───── TASK INPUTS

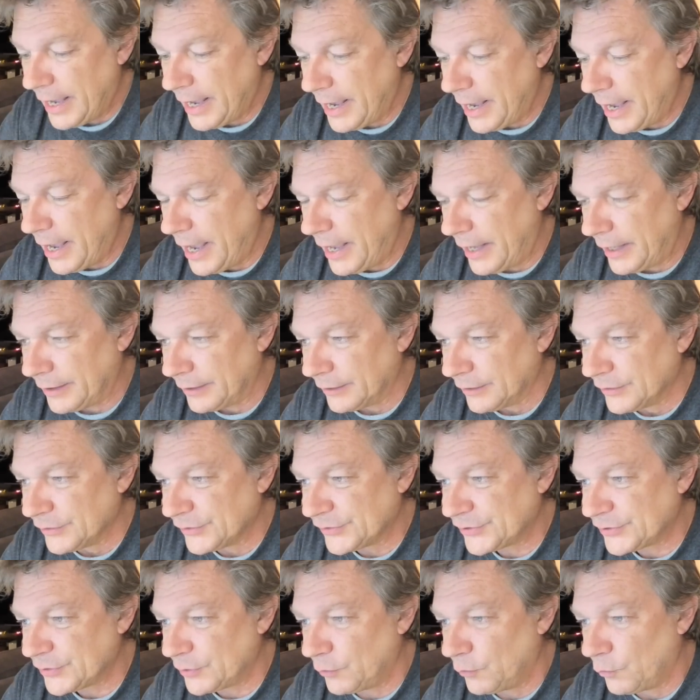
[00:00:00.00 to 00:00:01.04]
And
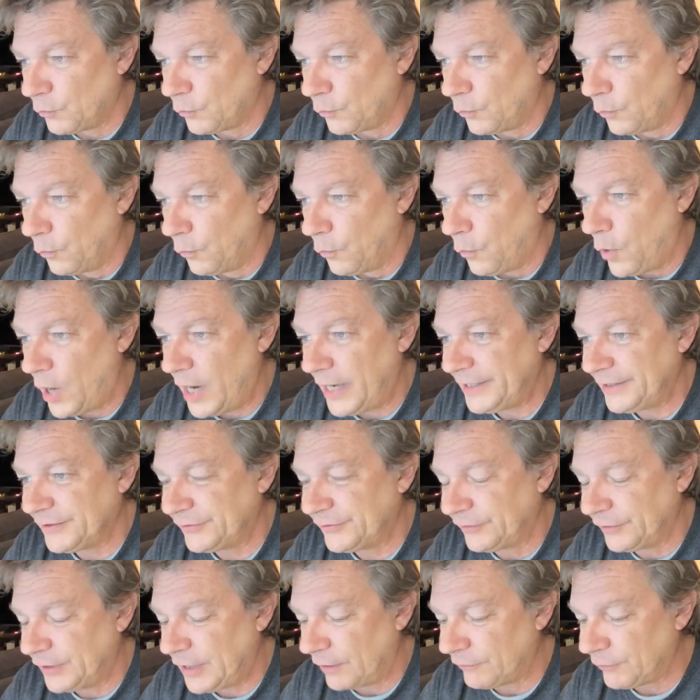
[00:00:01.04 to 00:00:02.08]
so, why
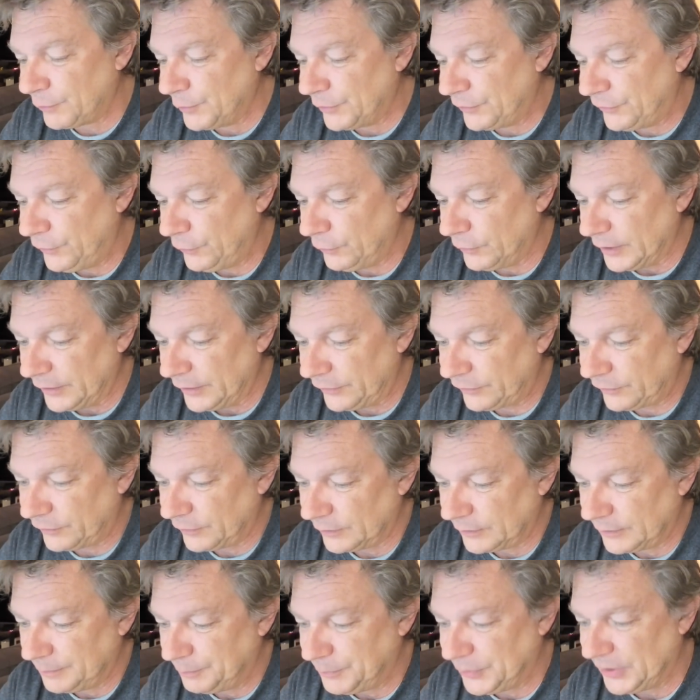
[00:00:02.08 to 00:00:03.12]
does the government do this?
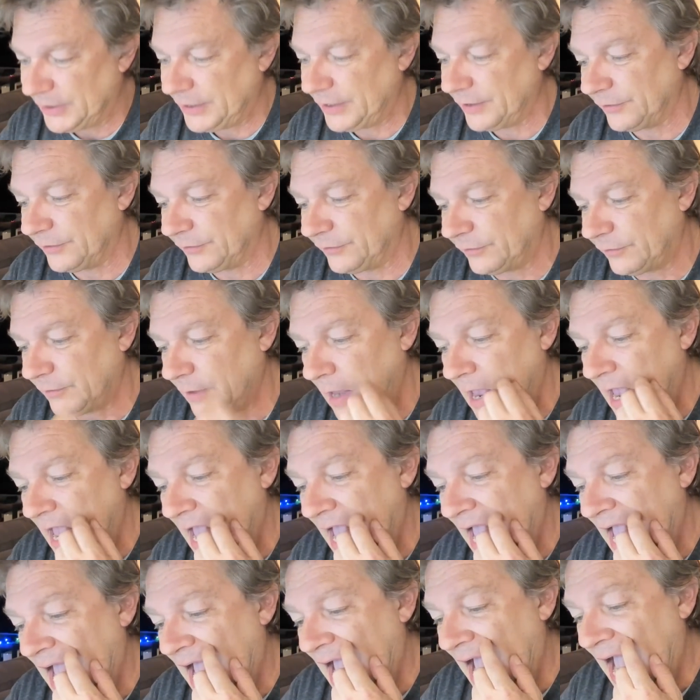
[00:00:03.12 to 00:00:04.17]
Because
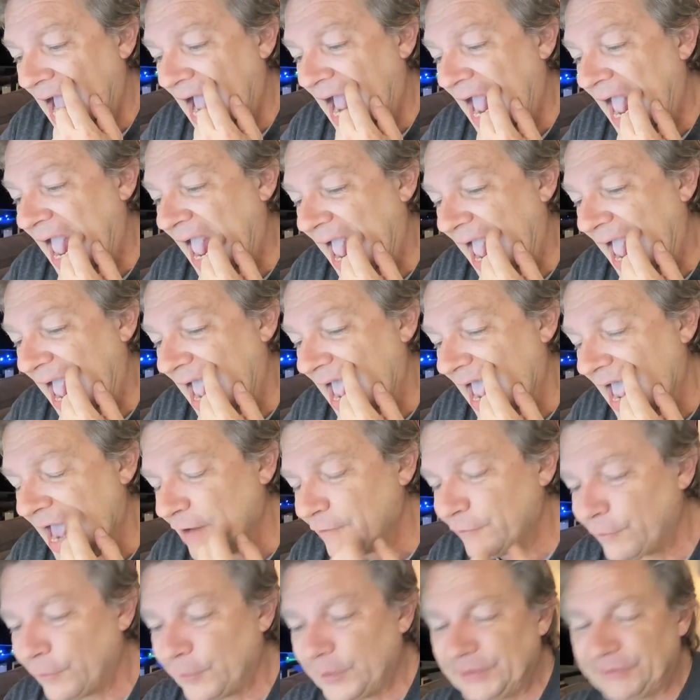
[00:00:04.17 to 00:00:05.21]

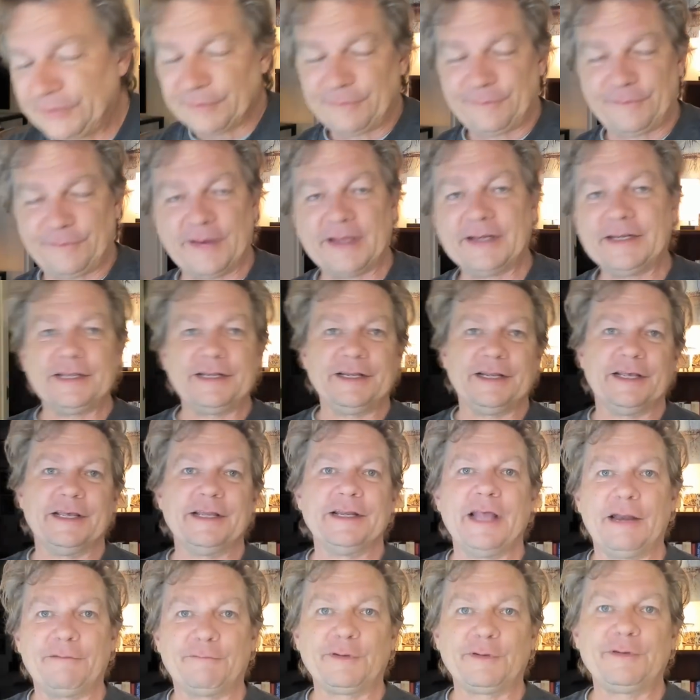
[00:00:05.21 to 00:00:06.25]
every defendant in
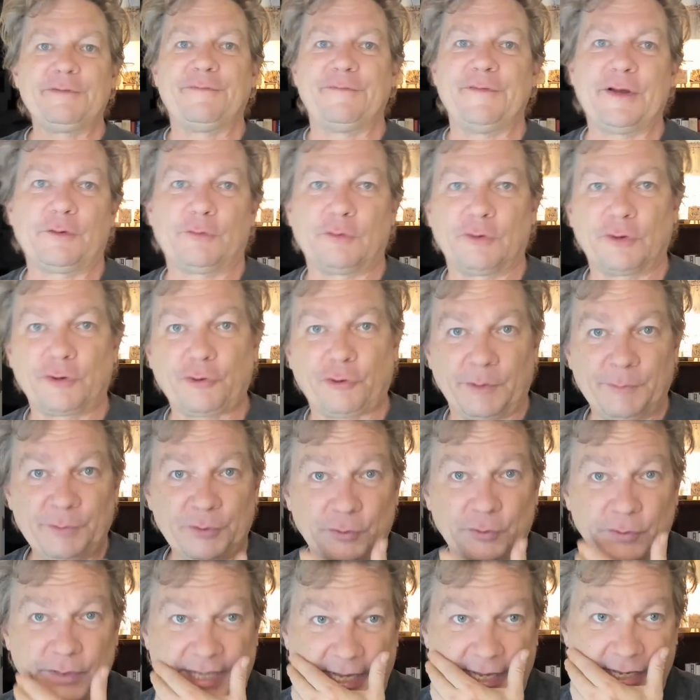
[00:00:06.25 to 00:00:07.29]
every federal
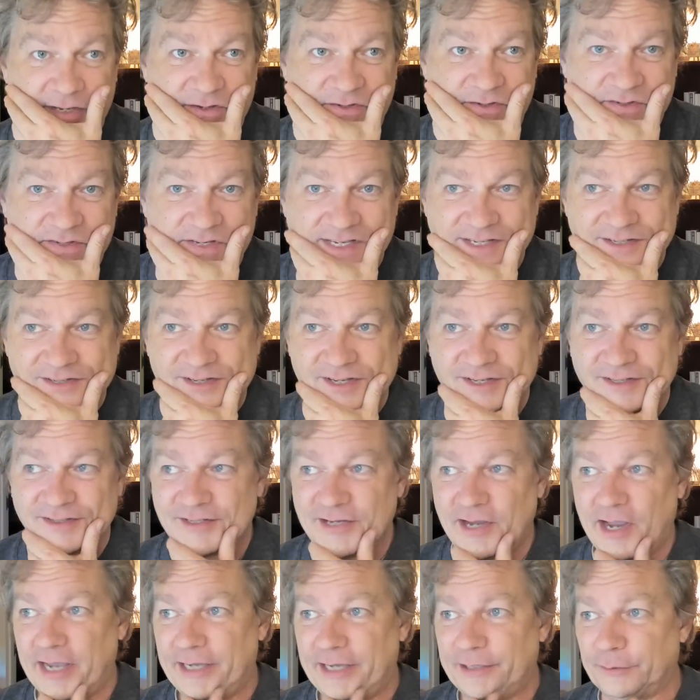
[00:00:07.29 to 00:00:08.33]
criminal case is
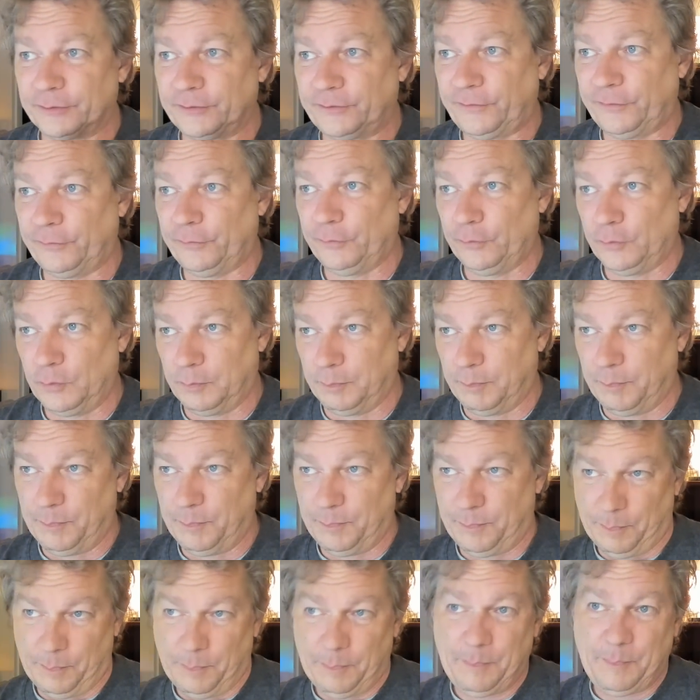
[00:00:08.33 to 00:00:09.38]
entitled to
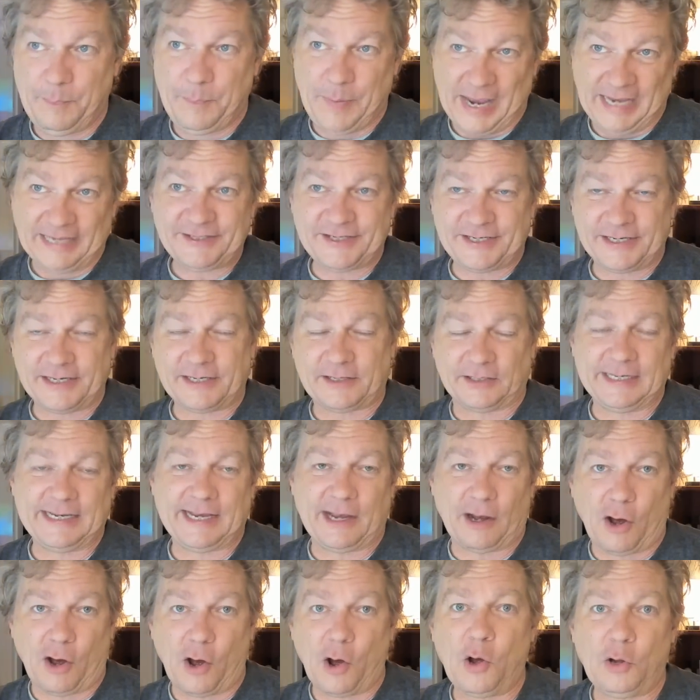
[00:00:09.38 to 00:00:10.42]

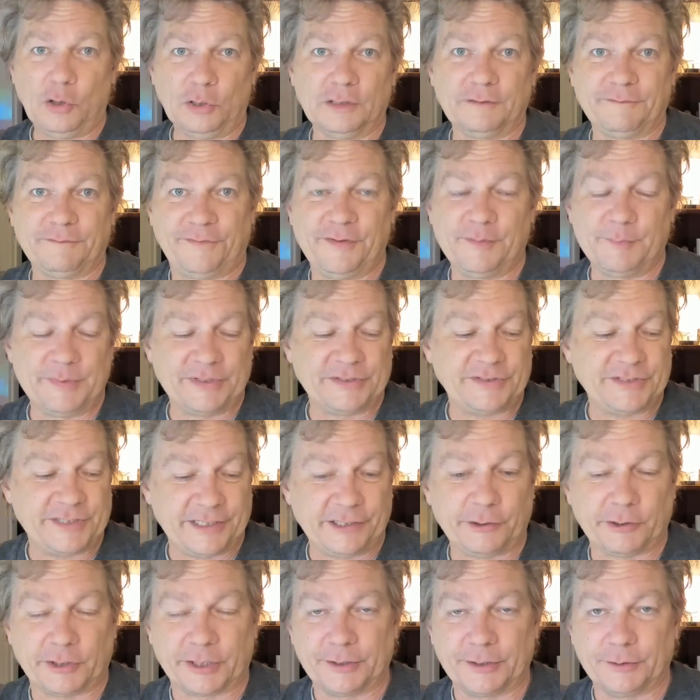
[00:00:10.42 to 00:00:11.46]
basically all of the
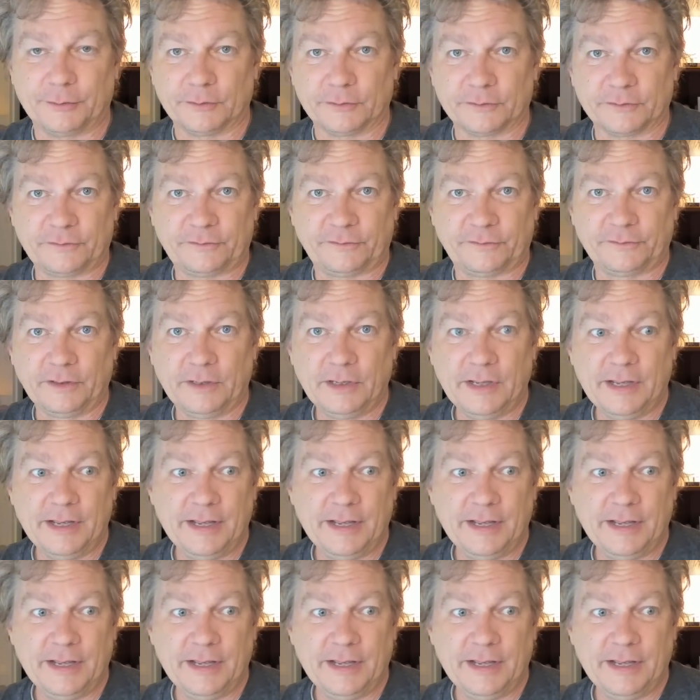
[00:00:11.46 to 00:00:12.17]
materials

──────────

▶ _PROMPT_
Skipping the pictures, output the entries exactly as they appear above.

▶ _FINISHED TASK_
[00:00:00.00 to 00:00:01.04]
And
[00:00:01.04 to 00:00:02.08]
so, why
[00:00:02.08 to 00:00:03.12]
does the government do this?
[00:00:03.12 to 00:00:04.17]
Because
[00:00:04.17 to 00:00:05.21]

[00:00:05.21 to 00:00:06.25]
every defendant in
[00:00:06.25 to 00:00:07.29]
every federal
[00:00:07.29 to 00:00:08.33]
criminal case is
[00:00:08.33 to 00:00:09.38]
entitled to
[00:00:09.38 to 00:00:10.42]

[00:00:10.42 to 00:00:11.46]
basically all of the
[00:00:11.46 to 00:00:12.17]
materials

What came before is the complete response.